People who derive pleasure from visiting casinos chose to gamble in Iowa, even those who lived in Illinois. It is this same reason that the gambling boat in Rock Island always has faced stiff competition from gambling operations in Iowa, and where the Casino Queen of East St. Louis has to ensure it does not fall behind gambling in Missouri.

MY POINT IS to say that it is likely the hard-core gamblers who don’t care about any of the frills and just want to live out a dream that someday, they’ll hit a huge score will go to the casino that puts up the least resistance. Illinois laws regarding casinos are meant to put up resistance.

I suspect that makes the Hammond and East Chicago sites of more appeal than any gambling boat in Calumet City would ever be. I’ve already heard some people point out that a casino in Illinois would have to comply with the public smoking restrictions that do not exist in Indiana.

Would a Calumet City casino become the place where people snicker for a second before crossing over the state line on their way to East Chicago or Hammond? It wouldn’t surprise me in the least.

And it also wouldn’t shock me to learn that a Calumet City casino could suffer the same fate as the Silver Eagle.

BESIDES, THERE’S ONE other point. The same people who desperately wanted a casino to be built in Rosemont (near O’Hare and hotels where tourists stay) will make the same argument now that a casino meant to take people’s money should be built in a place convenient to where those people actually are.

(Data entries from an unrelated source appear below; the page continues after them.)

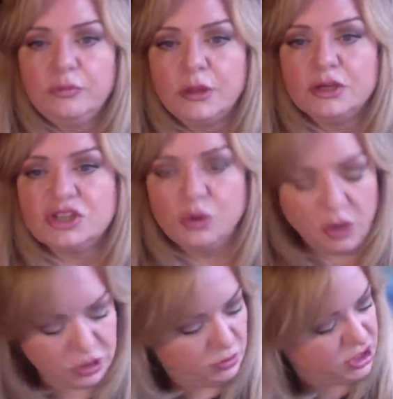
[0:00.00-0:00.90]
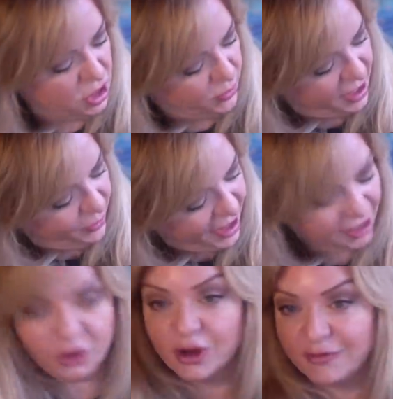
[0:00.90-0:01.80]
So what do I do? Here we are.
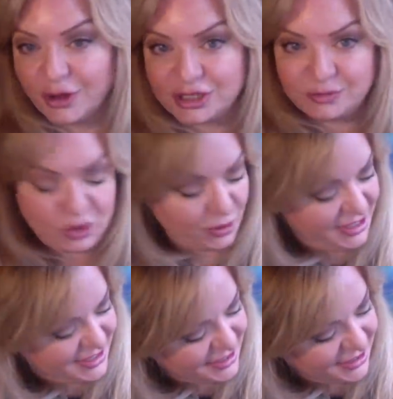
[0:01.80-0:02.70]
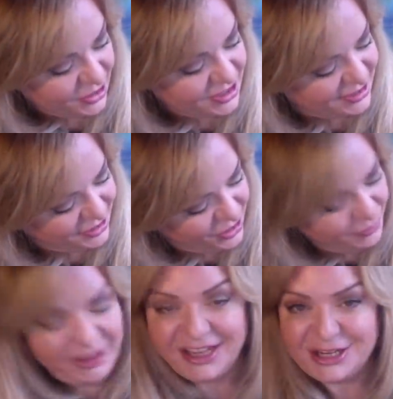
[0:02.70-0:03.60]
Look, I've got some tweezers because no
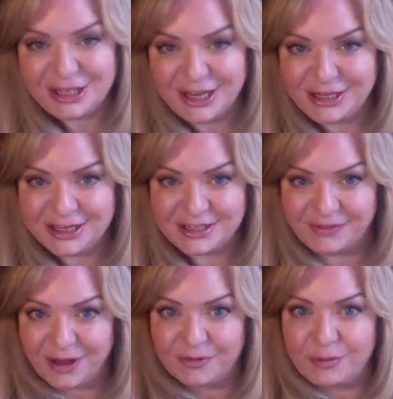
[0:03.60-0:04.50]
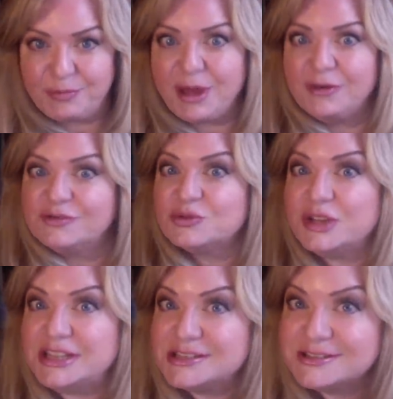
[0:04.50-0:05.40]
middle-aged lady is far from a pair of
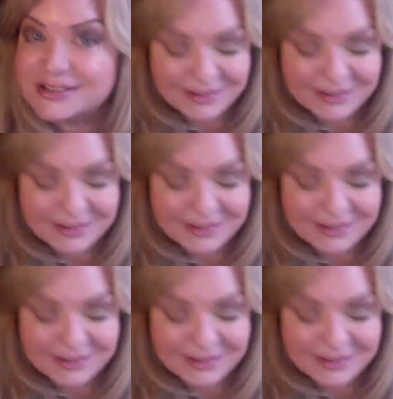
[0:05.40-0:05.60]
tweezers.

So if I had to bet money, I’d place it on Rosemont. Who’s to say how the local politicos there will be able to influence their state counterparts to see the benefit of bright, shiny lights from a casino helping to guide planes into O’Hare, then guide those passengers to the slots – where they can go for broke.

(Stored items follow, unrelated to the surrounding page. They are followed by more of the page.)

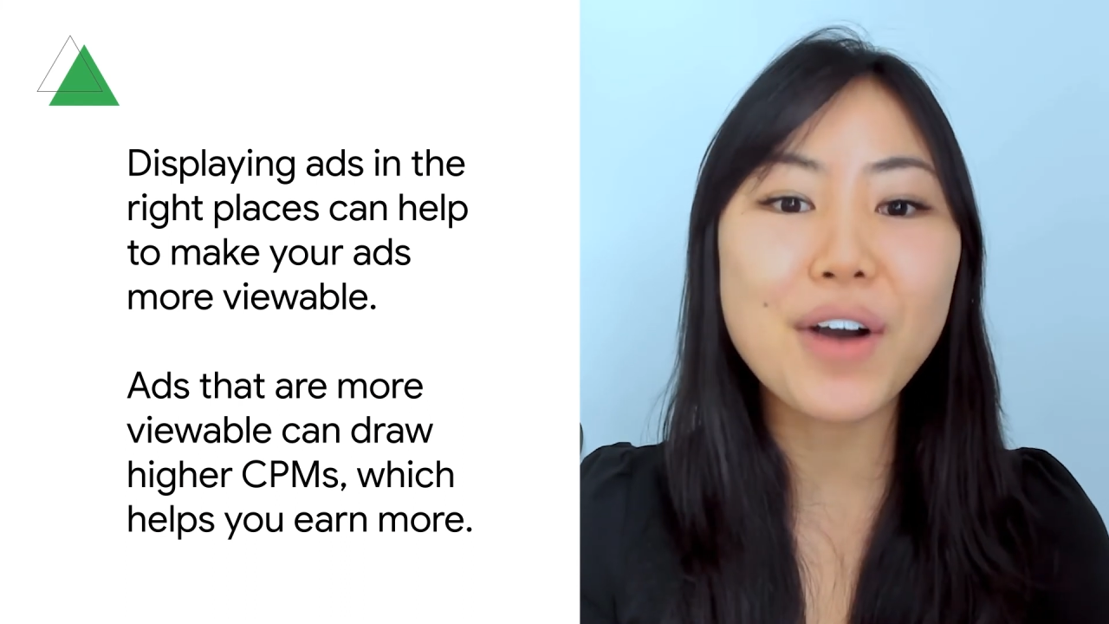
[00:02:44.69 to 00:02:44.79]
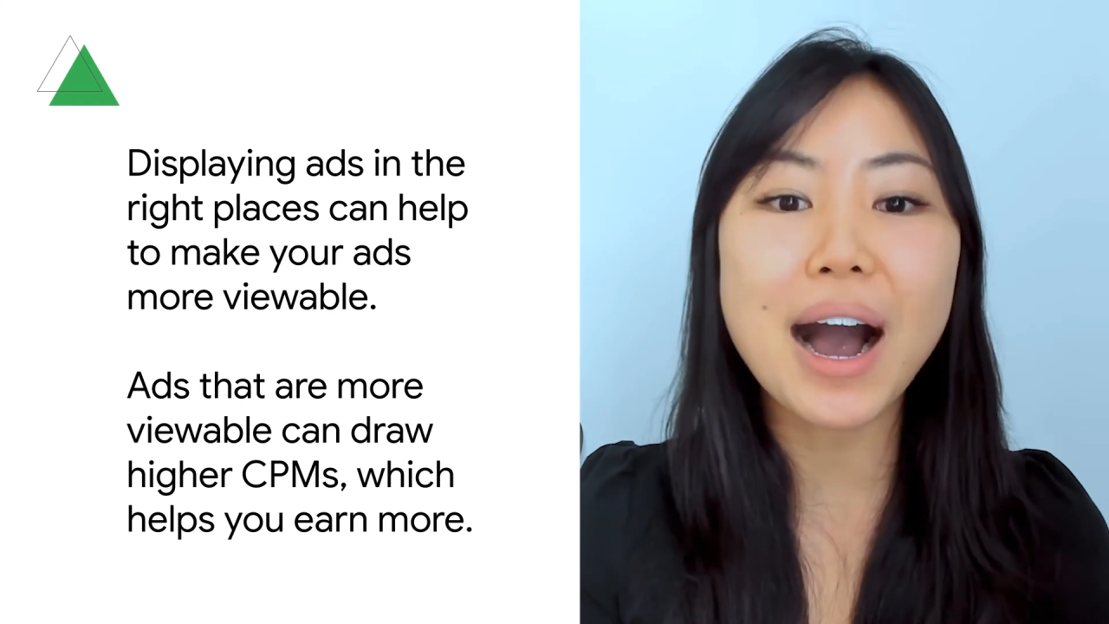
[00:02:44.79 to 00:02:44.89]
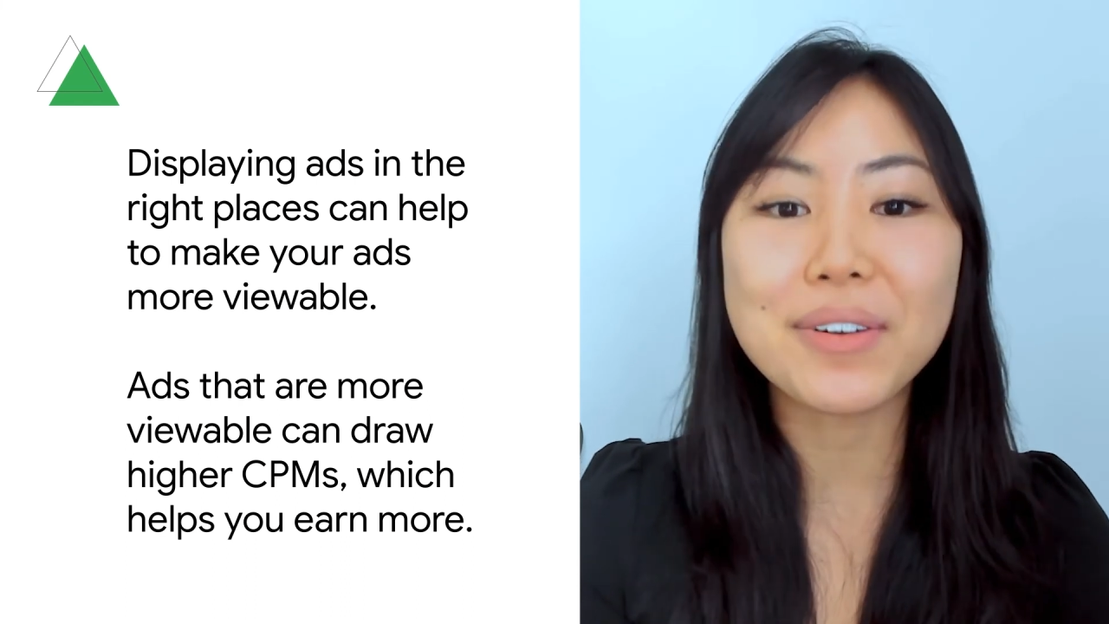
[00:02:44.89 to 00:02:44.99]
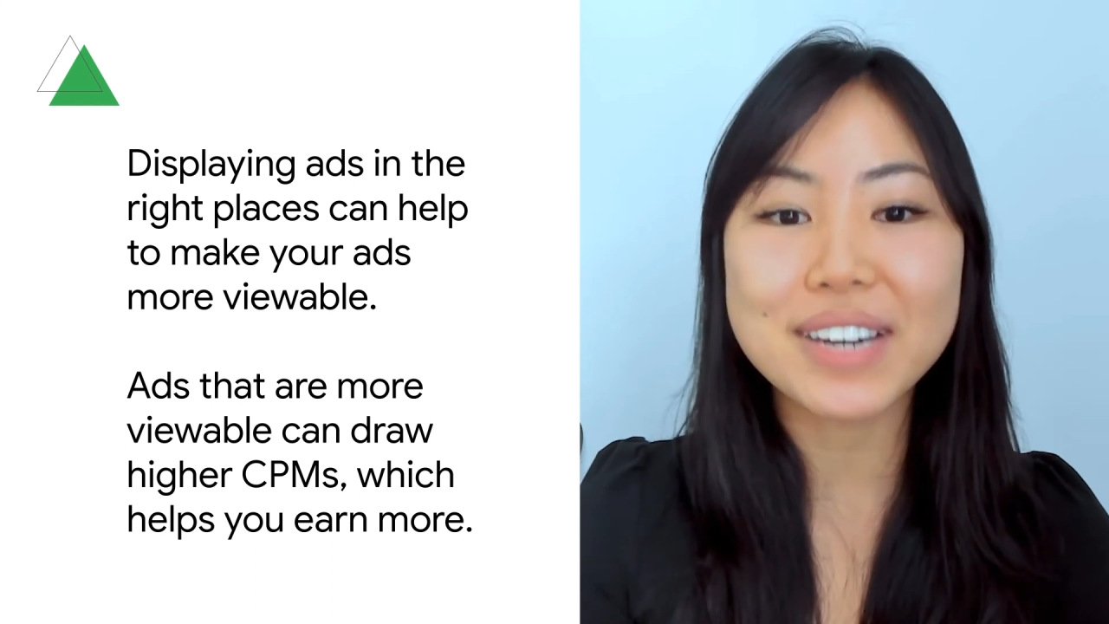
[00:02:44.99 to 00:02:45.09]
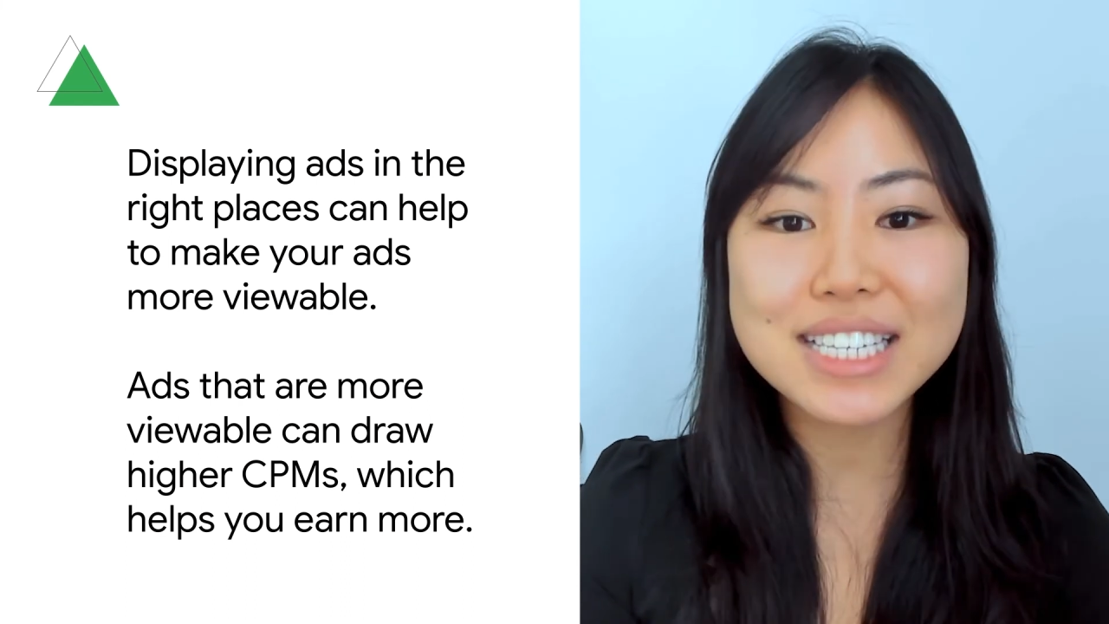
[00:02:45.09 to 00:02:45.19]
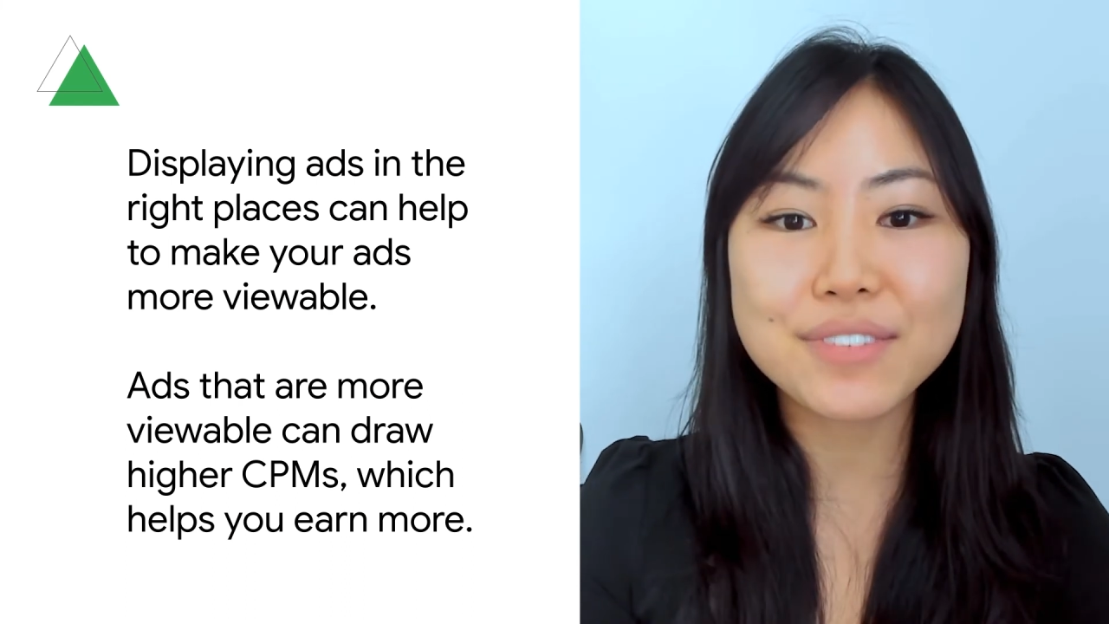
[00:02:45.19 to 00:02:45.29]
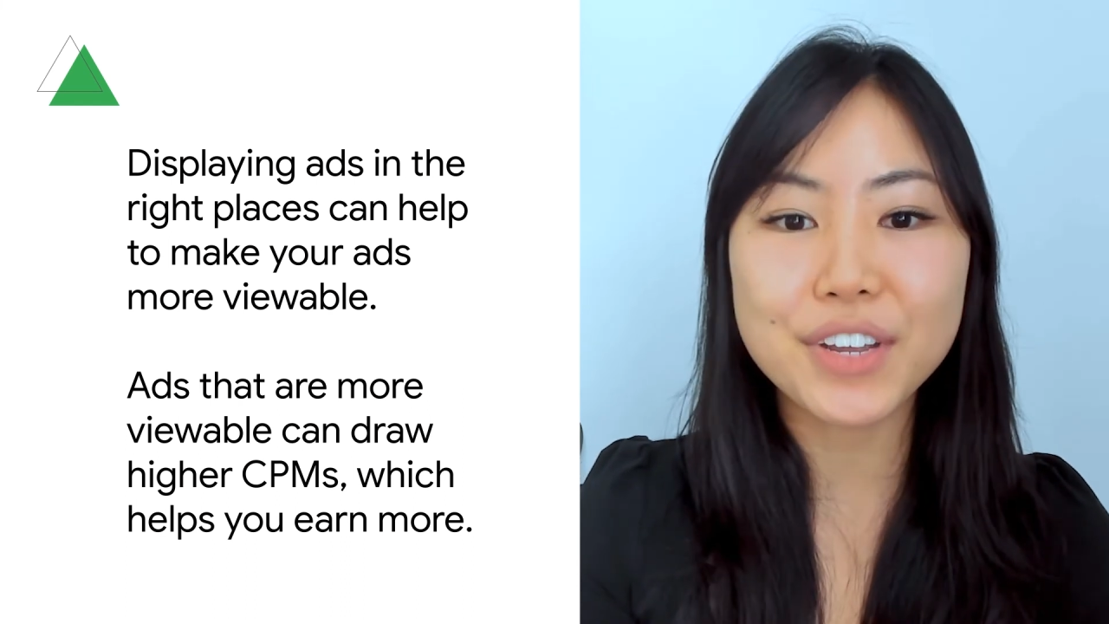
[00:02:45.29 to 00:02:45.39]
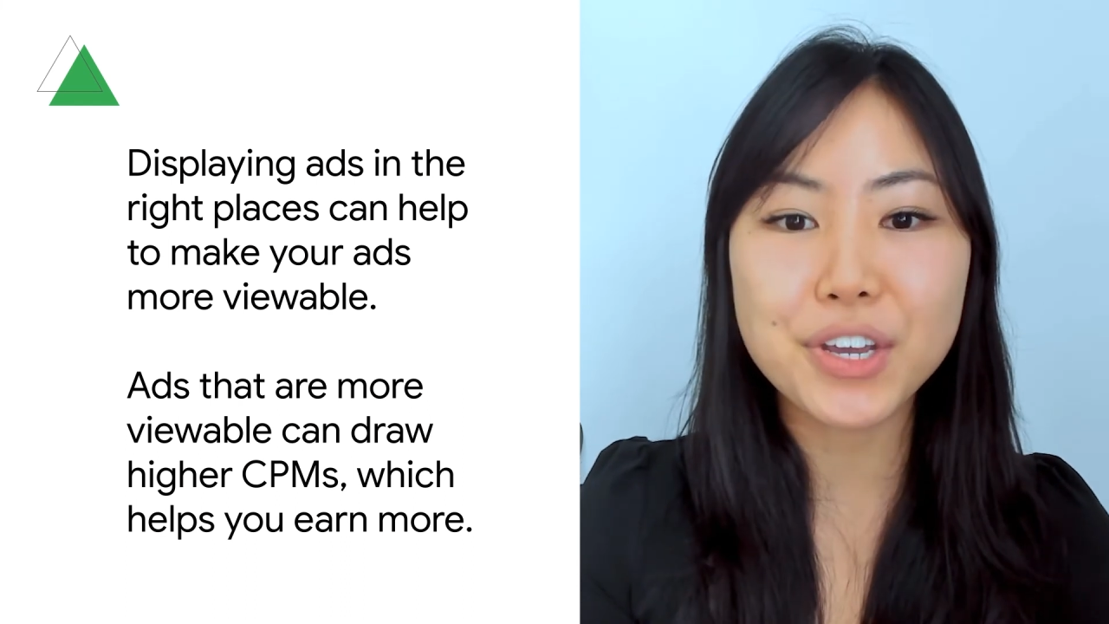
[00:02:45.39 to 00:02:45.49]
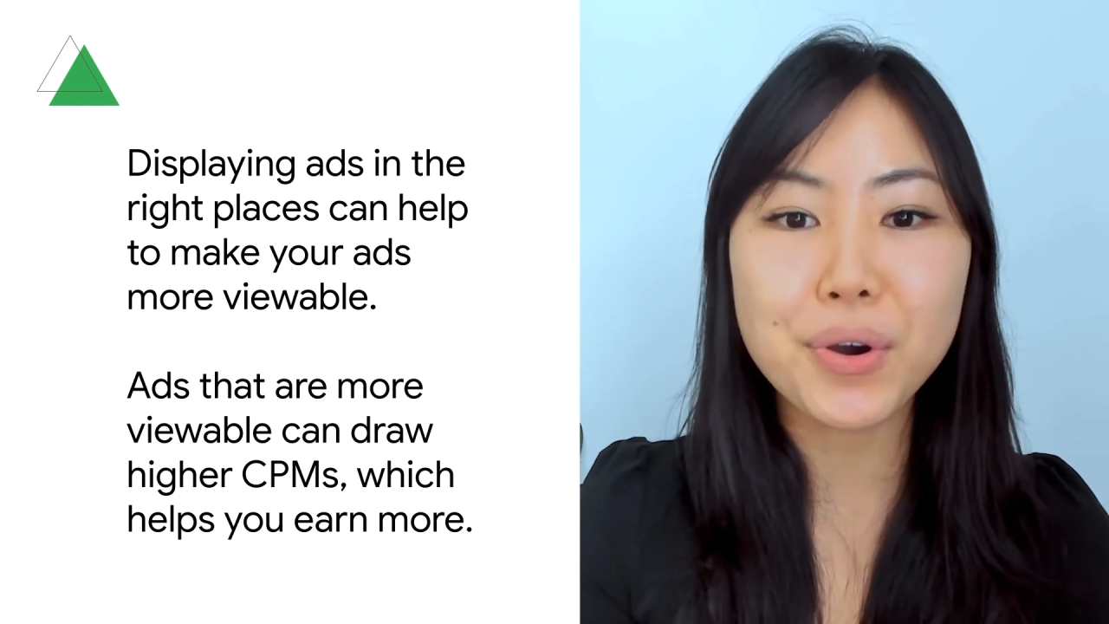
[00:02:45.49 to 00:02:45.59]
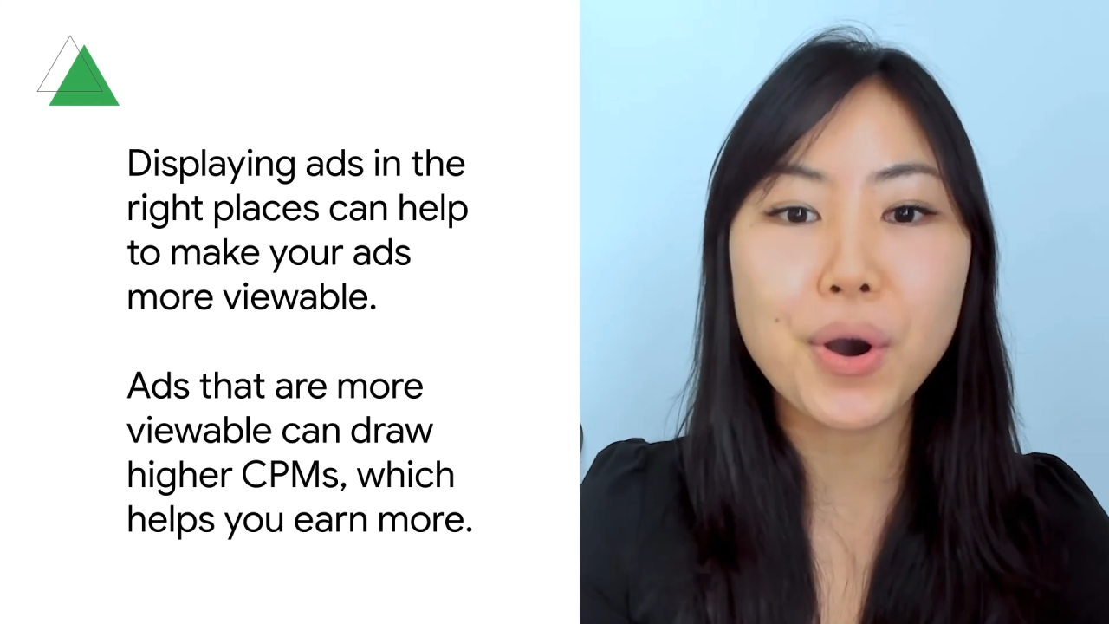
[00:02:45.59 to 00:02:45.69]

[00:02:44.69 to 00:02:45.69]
our next video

Maybe they’ll even figure out a way for people merely making a connection at O’Hare and waiting for another flight to make a quick trip to the casino.

Isn’t that a pleasant memory for people to take from Chicago?

-30-

EDITOR’S NOTES: Proponents of putting a casino in Calumet City, Ill., think they can (http://www.nwi.com/articles/2008/10/15/news/top_news/doc59c4d27f2627279d862574e3000103f7.txt) stop Chicago-area people from traveling east to Indiana to gamble at casinos in Hammond and East Chicago.

Seven companies are submitting bids to the Illinois Gaming Board seeking to control the last license currently available to (http://www.chicagotribune.com/news/local/chi-casino_bidsoct16,0,3058513.story) operate a gambling boat in this state.

Mike Ditka likes to gamble. Or at least he likes to take the money of casino operators in (http://www.nwi.com/articles/2008/10/15/columnists/offbeat/docceed86643f6534d6862574e200694b4c.txt) order to promote their facilities.

How many towns openly include the name “Al Capone” among a list of prominent people (http://www.calumetcity.org/history.html) who helped shape their municipal character? How many towns think a name change will significantly alter their (http://www.encyclopedia.chicagohistory.org/pages/204.html) character?

1 comment:

Anonymous said...

I like your writing, I found it very interesting and informative. I agree I'd place my bet on Rosemont also. I like the odds!!!

Keep writing -- I'll help spread the word.